Section 272 describes the method of forfeiture as entailing posting on a notice board from “time to time”. There is no set date or time upon which such notice is given. The use of the words “from time to time” is vague. In amending these provisions, it might be prudent to state a day of the month or week upon which forfeiture lists are periodically posted.


It cannot conceivably be deemed to be reasonable or sufficient for the Mining Commissioner, as an Administrative Authority, to simply affix a notice in some conspicuous way on a board outside its offices. The holder of a mining location cannot in all honesty be expected that by some stroke of luck to bump into a forfeiture notice from “time to time”. The law does not place a legal obligation on holders of mining locations to constantly check for notices on a board outside the office of the Mining Commission: this is unrealistic.


RESPONSIBILITIES OF THE MINING COMMISSIONER AS AN ADMINISTRATIVE AUTHORITY

The conduct expected of an Administrative Authority is clearly spelt out in the Administrative Justice Act. For such conduct to be deemed lawful it has to encompass the following:

a. Providing adequate notice detailing the nature and purpose of the intended decision;

b. Acting lawfully within a reasonable period if no period is prescribed by the law;

c. Supplying written reasons for decisions taken within a reasonable period; and

d. Advising an affected person of any right of appeal or review.


Section 272 gives the Mining Commissioner many discretionary powers which if left unchecked will result in arbitrage in the mining sector.
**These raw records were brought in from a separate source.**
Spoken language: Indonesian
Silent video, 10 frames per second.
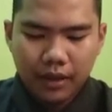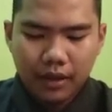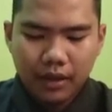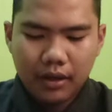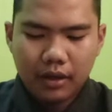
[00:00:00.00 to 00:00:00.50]

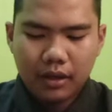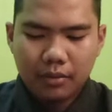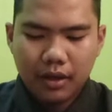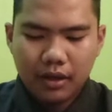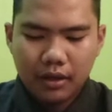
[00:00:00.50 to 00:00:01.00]
Yang
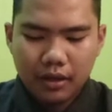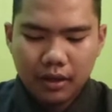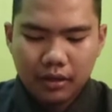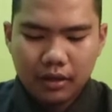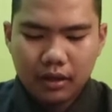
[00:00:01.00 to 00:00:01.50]
kelima,
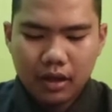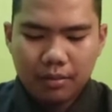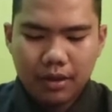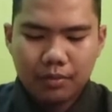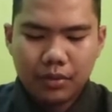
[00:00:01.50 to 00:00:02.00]

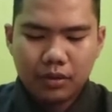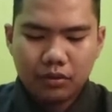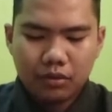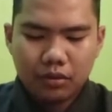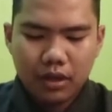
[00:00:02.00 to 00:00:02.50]
terdapat pintu
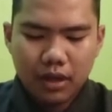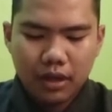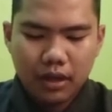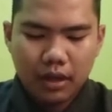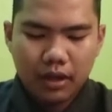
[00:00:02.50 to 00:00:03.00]
surga
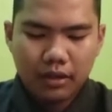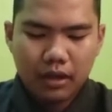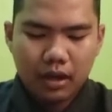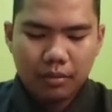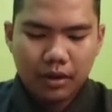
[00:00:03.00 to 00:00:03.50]
yang
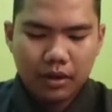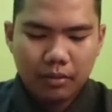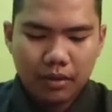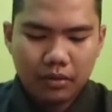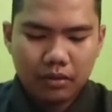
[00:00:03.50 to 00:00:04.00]
hanya dapat
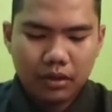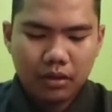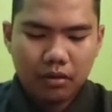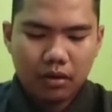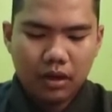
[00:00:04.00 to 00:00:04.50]

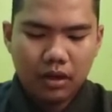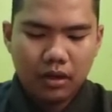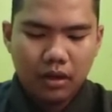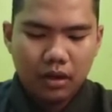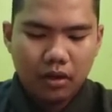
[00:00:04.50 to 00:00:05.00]
dimasuki oleh
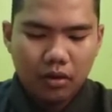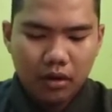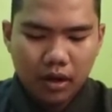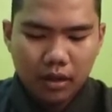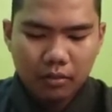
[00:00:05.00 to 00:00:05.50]

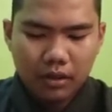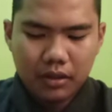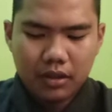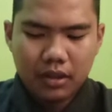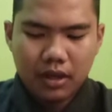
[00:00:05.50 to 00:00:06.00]
orang yang
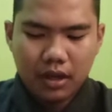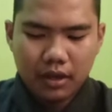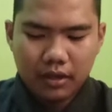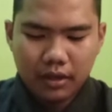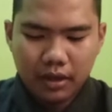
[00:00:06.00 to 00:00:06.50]
bersedekah.
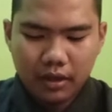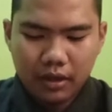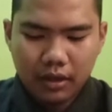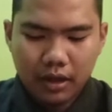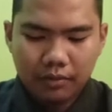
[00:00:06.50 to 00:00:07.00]
Yang
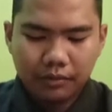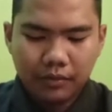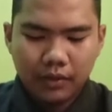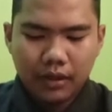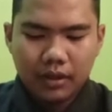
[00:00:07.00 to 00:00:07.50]
keenam,
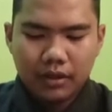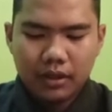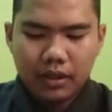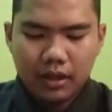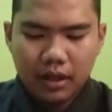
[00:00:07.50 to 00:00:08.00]

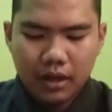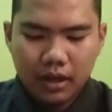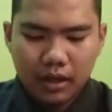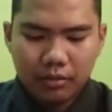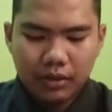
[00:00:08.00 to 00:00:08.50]
sedekah
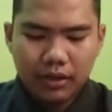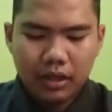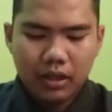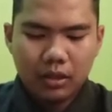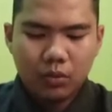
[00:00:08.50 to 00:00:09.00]
akan
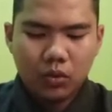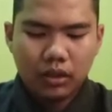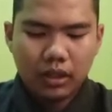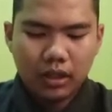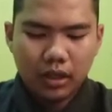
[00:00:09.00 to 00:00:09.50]
menjadi
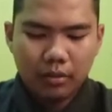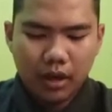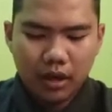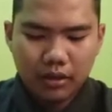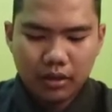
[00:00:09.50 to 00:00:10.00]
bukti
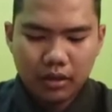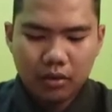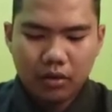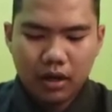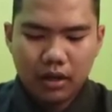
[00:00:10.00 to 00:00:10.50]
keimanan
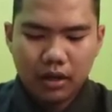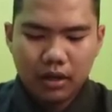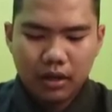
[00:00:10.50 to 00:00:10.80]
seseorang.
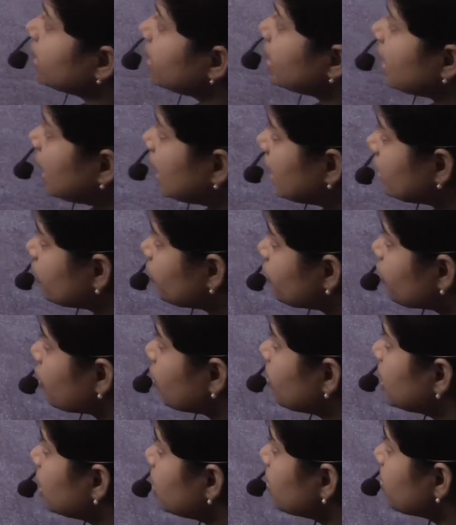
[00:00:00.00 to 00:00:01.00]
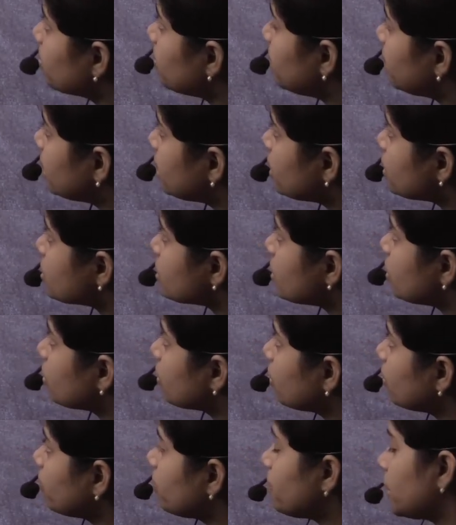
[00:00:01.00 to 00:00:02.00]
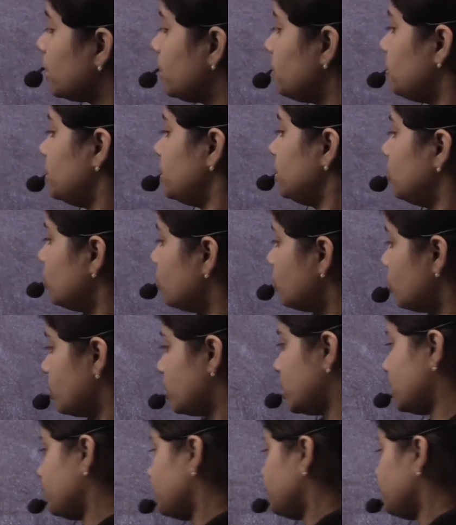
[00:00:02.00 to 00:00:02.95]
दैट फ्रॉम अ प्लेन शीट ऑफ पेपर ओके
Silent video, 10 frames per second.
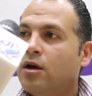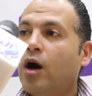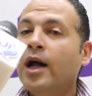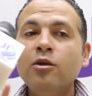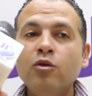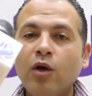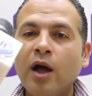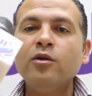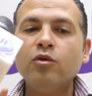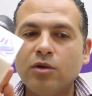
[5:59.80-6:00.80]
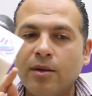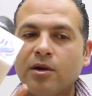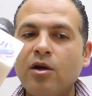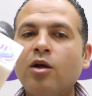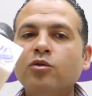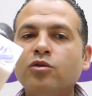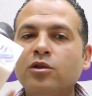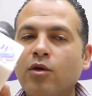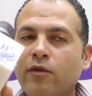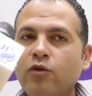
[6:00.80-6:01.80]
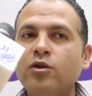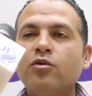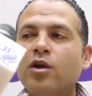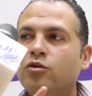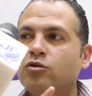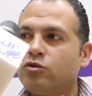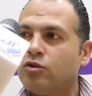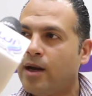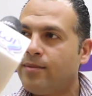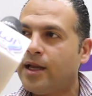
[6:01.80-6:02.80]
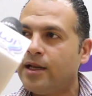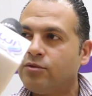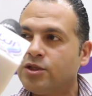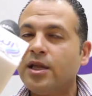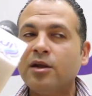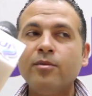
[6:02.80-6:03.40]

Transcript: قال له قال له لما راح له اللي هو الفولي وراح له الدكتور محمد علي ابو زيد قال لهم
The forfeiture process ought to detail mandatory provisions that should apply in the face of a breach of the provisions laid down on how to lawfully preserve mining rights/title thus making the process water tight and non-justiciable except for lack of compliance with laid down procedures and not because it falls foul of the principles of natural justice. It should not be open to doubt or any ambiguity, that mining locations shall be forfeited on a specified date and the notice of such mining locations shall be put up for a specific period before being taken down.
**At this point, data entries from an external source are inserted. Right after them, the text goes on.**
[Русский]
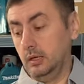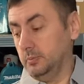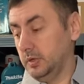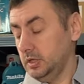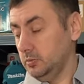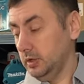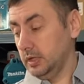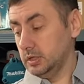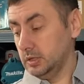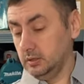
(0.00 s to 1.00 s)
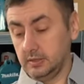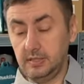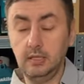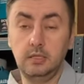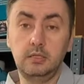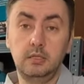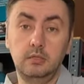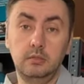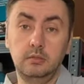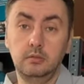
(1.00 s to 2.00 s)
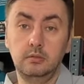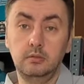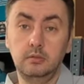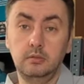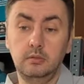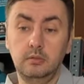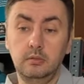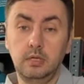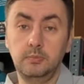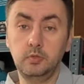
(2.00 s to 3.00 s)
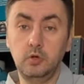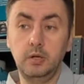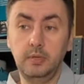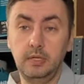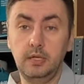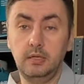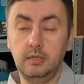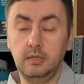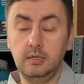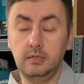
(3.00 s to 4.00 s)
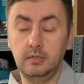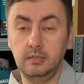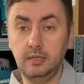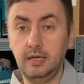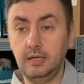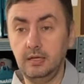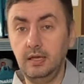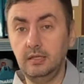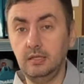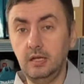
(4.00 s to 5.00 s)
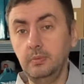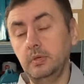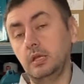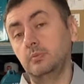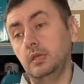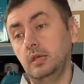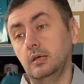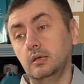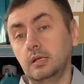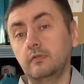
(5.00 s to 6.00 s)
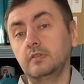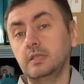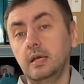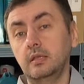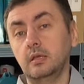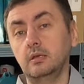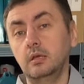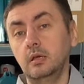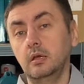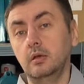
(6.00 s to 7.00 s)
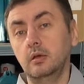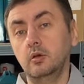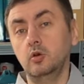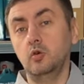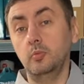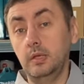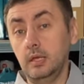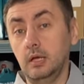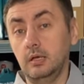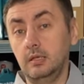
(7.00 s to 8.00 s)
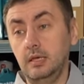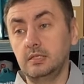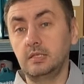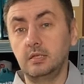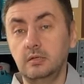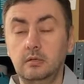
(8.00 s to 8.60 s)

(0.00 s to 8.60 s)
Почему я решил сделать обзор именно на эти триммеры? Мне, как вы знаете, у меня есть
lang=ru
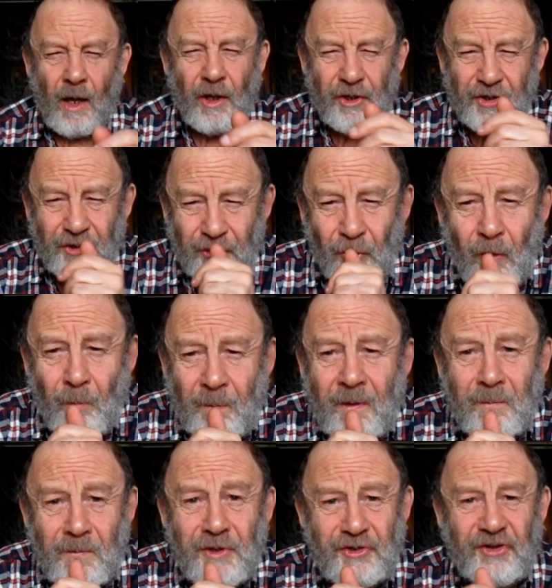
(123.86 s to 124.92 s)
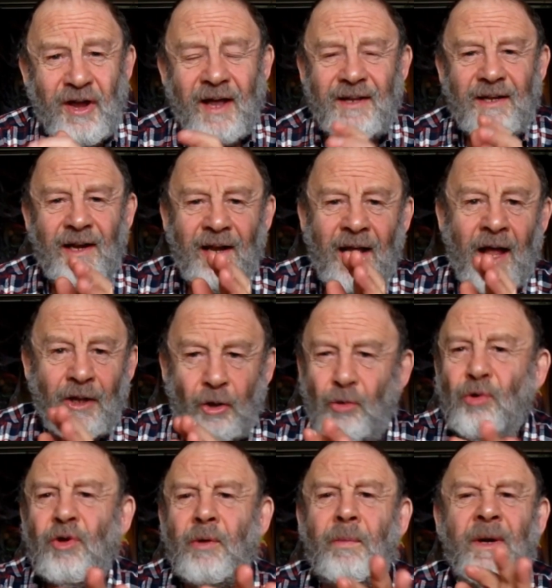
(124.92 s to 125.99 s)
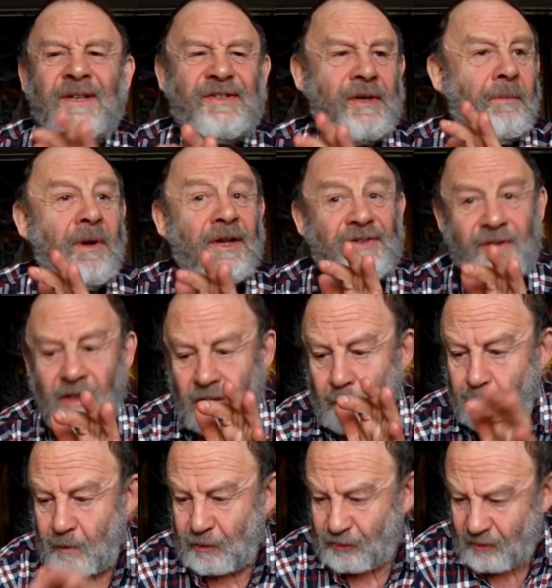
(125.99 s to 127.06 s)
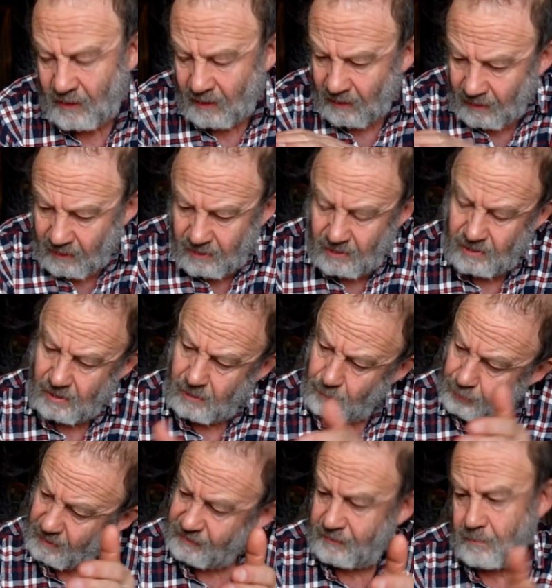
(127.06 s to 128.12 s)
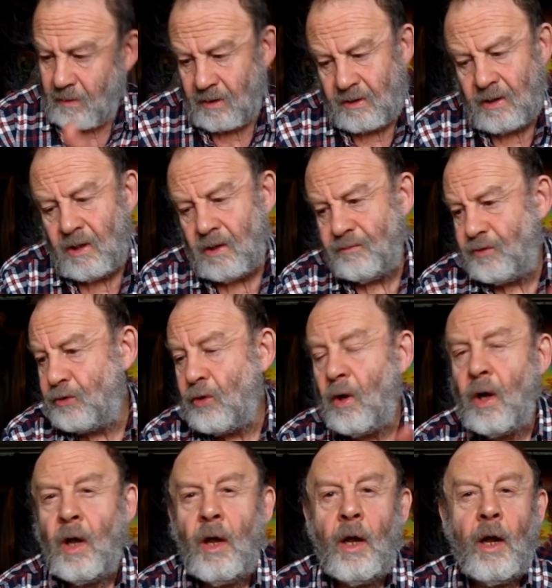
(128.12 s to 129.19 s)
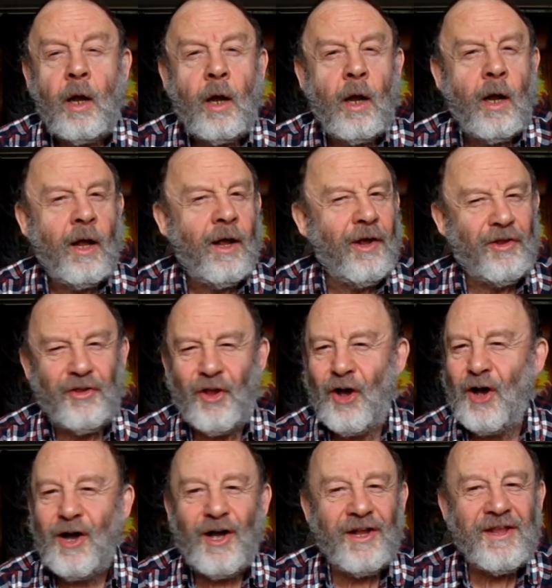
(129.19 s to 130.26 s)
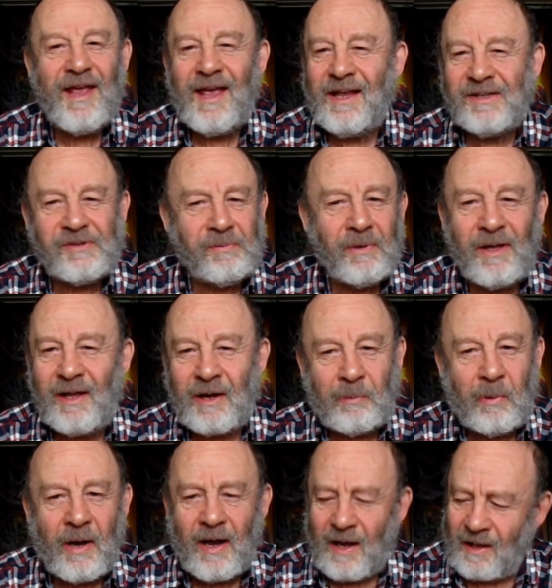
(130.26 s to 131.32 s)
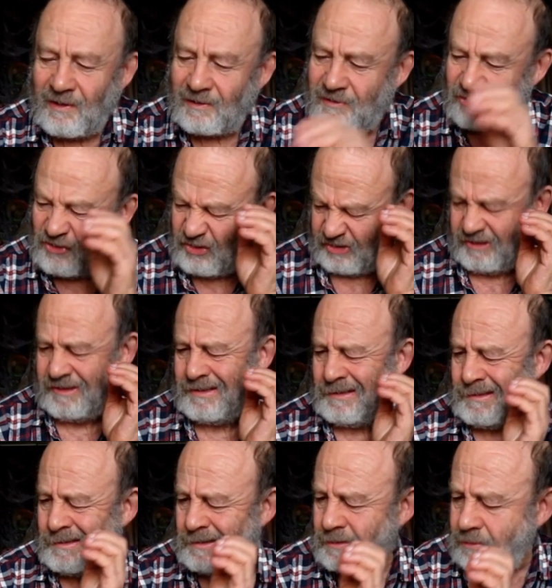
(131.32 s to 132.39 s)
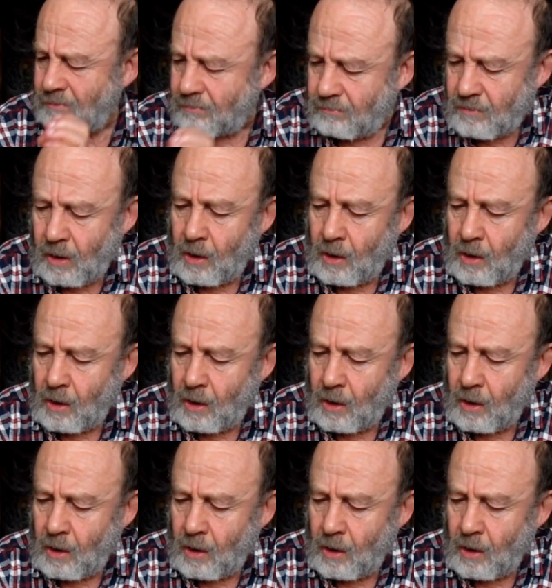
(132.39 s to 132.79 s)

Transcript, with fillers: Что примечательно, откуда бы смс не пришла, посмотрел все. Но не Сбербанк. Дзынь!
Currently there is an untenable situation where mining location holders are rushing to the Courts and having such forfeitures declared null and void. It therefore becomes problematic as the said mining location will have been deemed to be abandoned and relocated through re-pegging to another individual or entity.


CONCLUSION

The findings of the Supreme Court in the case of Fidelity Printers and Refiners vs John Nyevera are still extant as they have not been challenged. Therefore, the current forfeiture process is ultra vires the Administrative Justice Act and the Constitution. There is need to amend the Mines and Minerals Act to include generally accepted principles of natural justice as enshrined in the Administrative Justice Act through the ongoing amendments in the Mines and Minerals Amendment Bill in order to produce a modern and updated piece of legislation that will push the mining sector towards on an upward trajectory.